Having lunch with other people and a guy and out of context drops comments like ‘Oh, I love, when it hurts, because that is the only thing I can actually feel’ just won’t make you look interesting at all, rather someone with some mental issues…at age 15.

Miss Sweet-as-a-teletubby

There is a big difference being cute voiced in an established relationship, in private or in the middle of a restaurant on the second date. So save sugarcoveredcherrytoppedhoneybunny for later.

Miss I-was-but-everyone-was-against-me

I was the best dancer of the company, I was the best aerialist, I was the best climber, but the world wanted to destroy me and insert other excuses…

Ehem, so why there is no proof of any of these claims?

Miss I-am-such-an-artist

Calling yourself an artist and doing strange shit won’t make you an artist, it’s cute when you’re 5, but in your 30’s, well…

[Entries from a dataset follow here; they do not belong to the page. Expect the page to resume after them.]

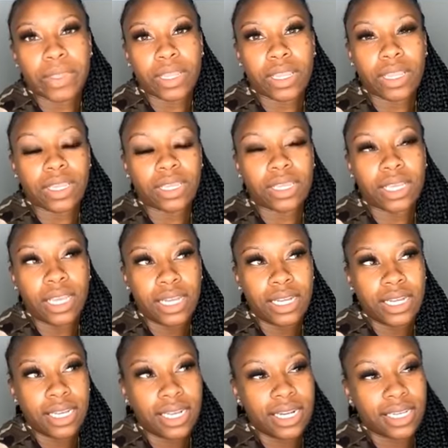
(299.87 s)
Yeah,
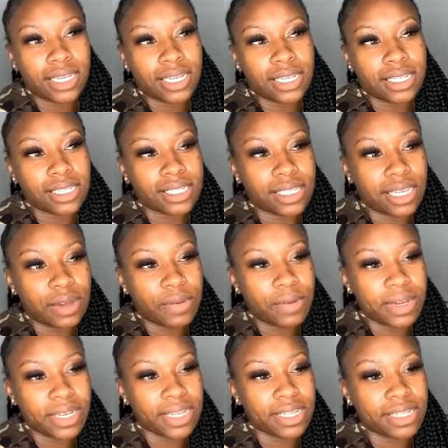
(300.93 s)
it is. It
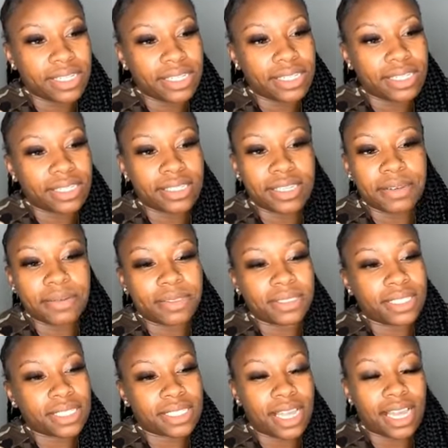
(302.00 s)
was just
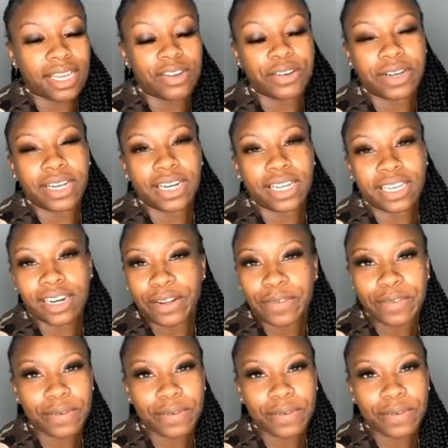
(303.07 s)
like go ahead and get it over with,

Miss I-need-to-proove-I-am-the-best-wife-material

Don’t be desperate. No need to proove anything. Be yourself. No need to bake him a cake every day, either to shine your deepthroat skill on the first night sleeping at his place.

Miss I-am-so-independent

But I constantly seek my friends to invite me, feed me, care for me, get me jobs, and in general others to do shit for me…. ehem, INdependent you are honey… because guys observe too, you know.